Concernant la mucite
– Conserver la solution en bouche 30 secondes avant de la recracher. Ne pas s’alimenter ou ne pas boire immédiatement après l’administration afin de permettre aux substances actives d’agir.
– La prévention de la sécheresse buccale permet d’éviter certaines affections (ulcérations buccales, mucites, mycoses). Le froid assure un effet antalgique et stimule de plus la salivation, d’où l’intérêt de conserver les bains de bouche au réfrigérateur. Sucer des glaçons pendant les perfusions de chimiothérapie est susceptible de réduire le risque de mucite (effet vasoconstricteur).

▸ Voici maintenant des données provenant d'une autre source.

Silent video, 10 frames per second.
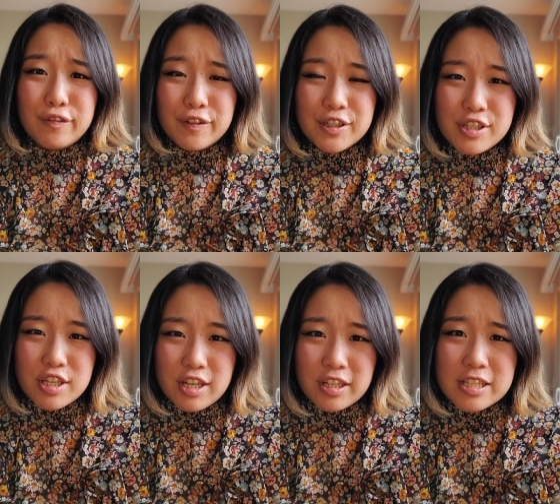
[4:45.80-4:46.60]
first
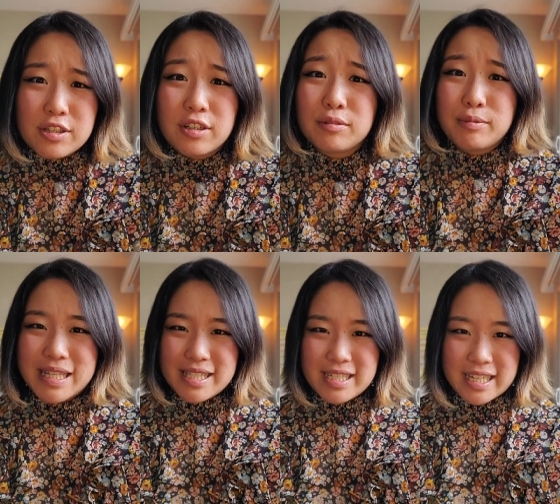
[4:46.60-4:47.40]
song is called
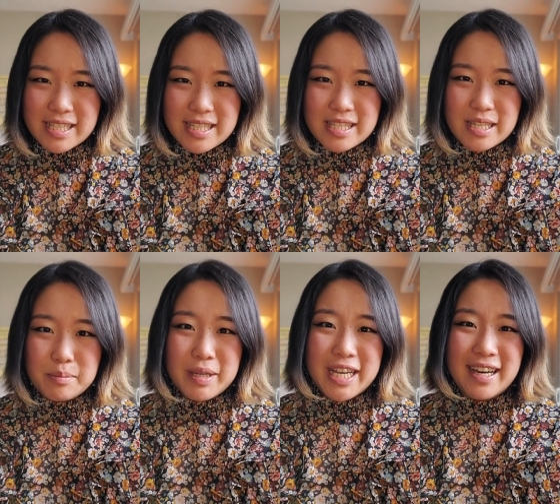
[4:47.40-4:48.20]
West Texas in
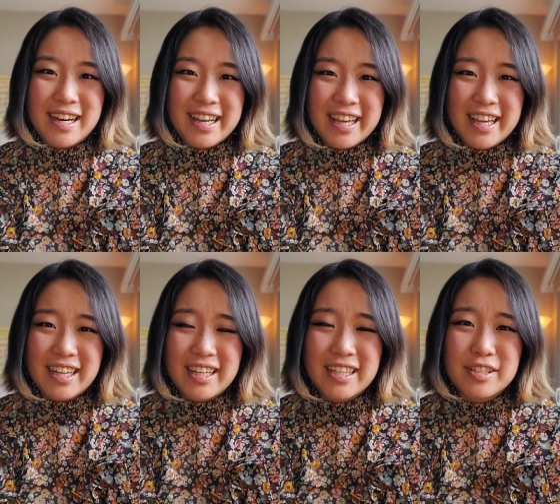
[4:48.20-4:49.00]
My Eye,
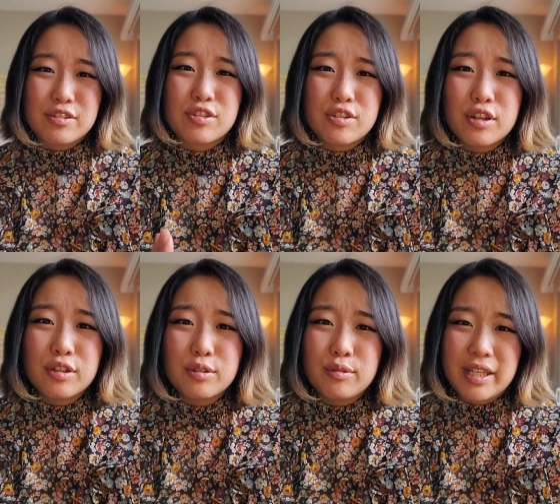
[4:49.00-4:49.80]
and it is
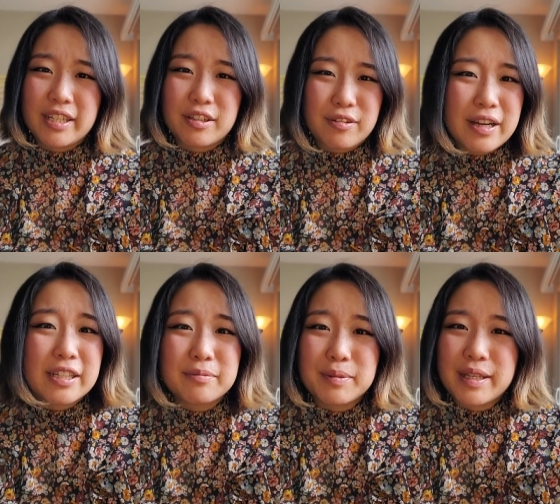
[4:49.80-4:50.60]
so
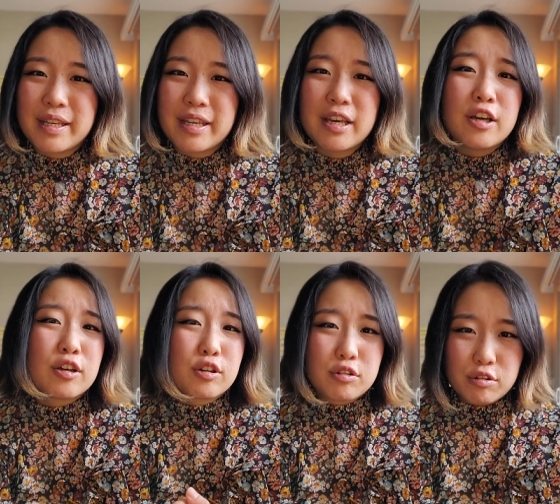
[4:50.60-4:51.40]
incredibly
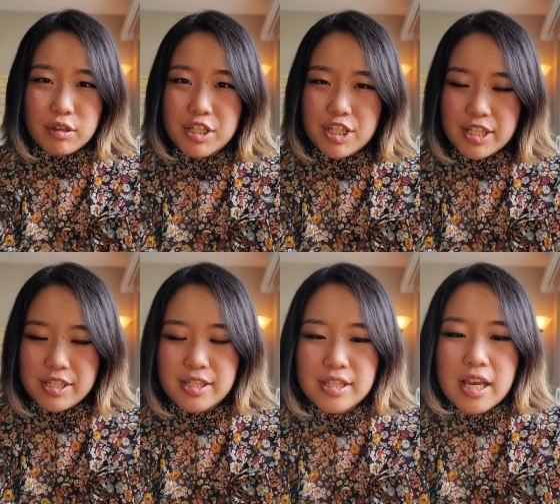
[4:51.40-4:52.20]

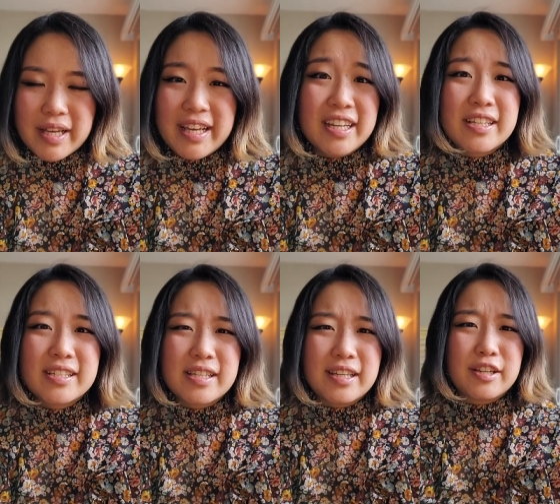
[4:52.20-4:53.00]
gorgeous. It
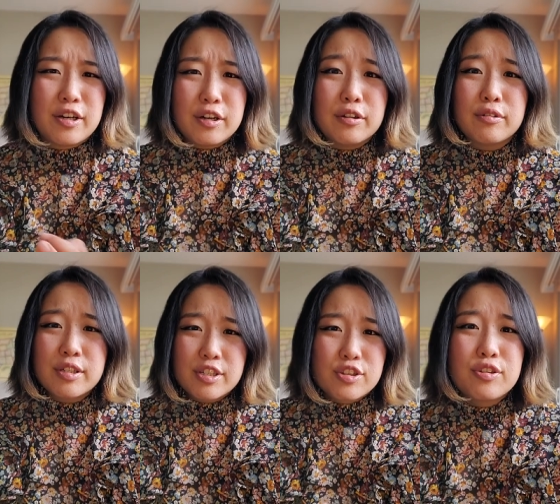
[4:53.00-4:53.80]
is an
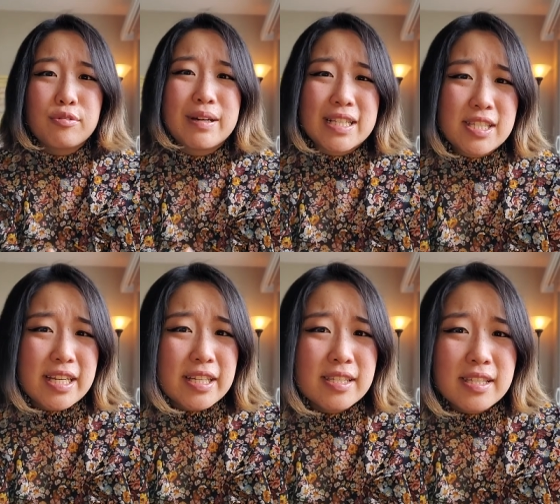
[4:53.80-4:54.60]
ode to West
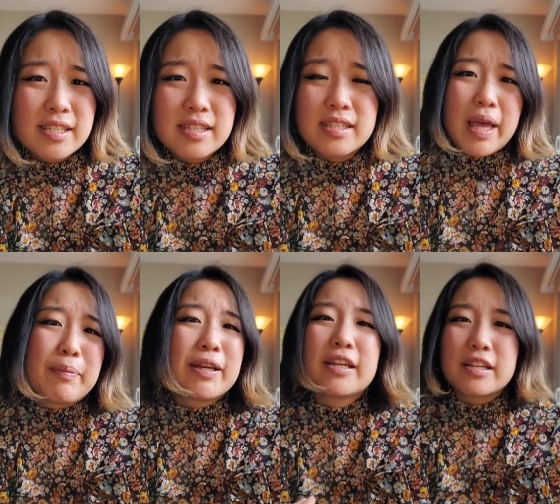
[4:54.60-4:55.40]
Texas,
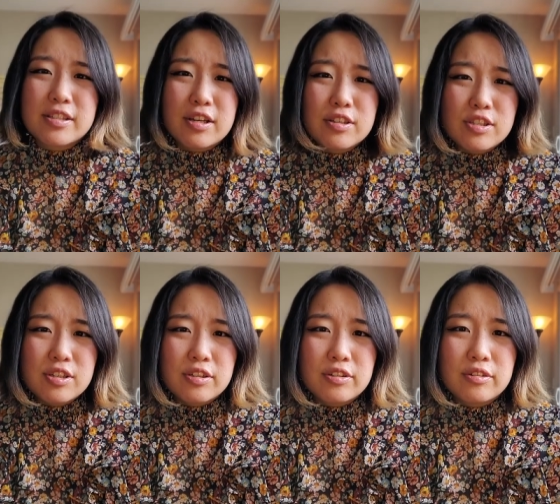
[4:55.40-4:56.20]
but it is
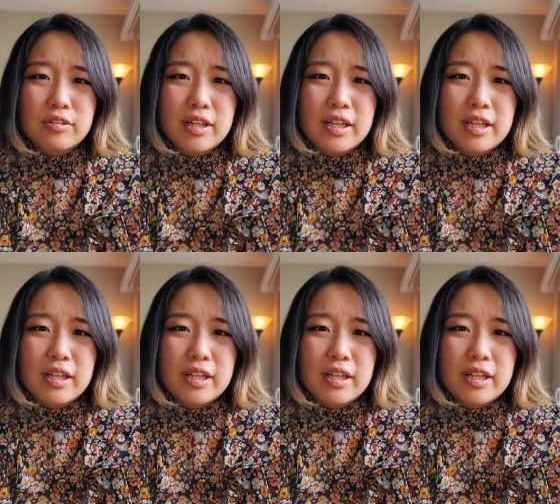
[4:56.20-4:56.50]
also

– Conserver une bonne hygiène buccodentaire.
– Privilégier des boissons et une alimentation froides, non acides. Eviter alcool et épices ainsi que les aliments durs susceptibles de léser la muqueuse.
Concernant les douleurs
– Le lénograstime peut entraîner des douleurs osseuses et lombaires. Rassurer la patiente en lui expliquant que ces douleurs sont transitoires. La prise de Dafalgan (jusqu’à 2 gélules par prise 4 fois par jour espacées d’au moins 4 heures) permet de les atténuer.
– Préciser à la patiente qu’elle peut aussi prendre le paracétamol pour soulager les douleurs buccales provoquées par la mucite.
Plan de prise conseillé
– Granocyte 34 : effectuer l’injection immédiatement après la reconstitution de la solution.
– Cortancyl : prendre les comprimés le matin au cours du repas.
– Dafalgan : prendre 2 gélules 4 fois par jour en cas de douleurs. Espacer les prises d’au moins 4 heures.
– Bain de bouche : à faire de préférence après les repas.
– Triflucan : la gélule peut être prise pendant ou en dehors du repas.
Les médicaments prescrits
Granocyte 34 (lénograstime) en injection sous-cutanée (33,6 MUI pour 1 ml)
– Cytokine G-CSF (granulocyte colony-stimulating factor) ou facteur de croissance granulocytaire.
– Indiqué entre autres dans la réduction de la durée des neutropénies et de l’incidence des neutropénies fébriles chez les patients traités par une chimiothérapie cytotoxique.
– Posologie : 150 mg/m2 /jour, dose d’efficacité équivalente à 5 mg/kg/jour. Le traitement débute au moins 24 heures après la fin de la chimiothérapie.
Cortancyl 20 mg (prednisone)
– Glucocorticoïde indiqué entre autres dans le traitement des nausées et des vomissements ainsi que des poussées oedémateuses et inflammatoires en cas de traitement antinéoplasique.
– Posologie usuelle : 0,35 à 1,2 mg/kg/jour. Des doses plus élevées peuvent être utilisées.
Dafalgan 500 mg (paracétamol)
– Antalgique-antipyrétique indiqué dans le traitement symptomatique des affections douloureuses et/ou des états fébriles.
– Posologie : 3 à 4 g par jour. Un intervalle d’au moins 4 heures doit être respecté entre les prises.
CONTACTER LE MÉDECIN
Informé par le pharmacien de la plainte de la patiente, le médecin faxe une ordonnance comportant du Triflucan et un bain de bouche.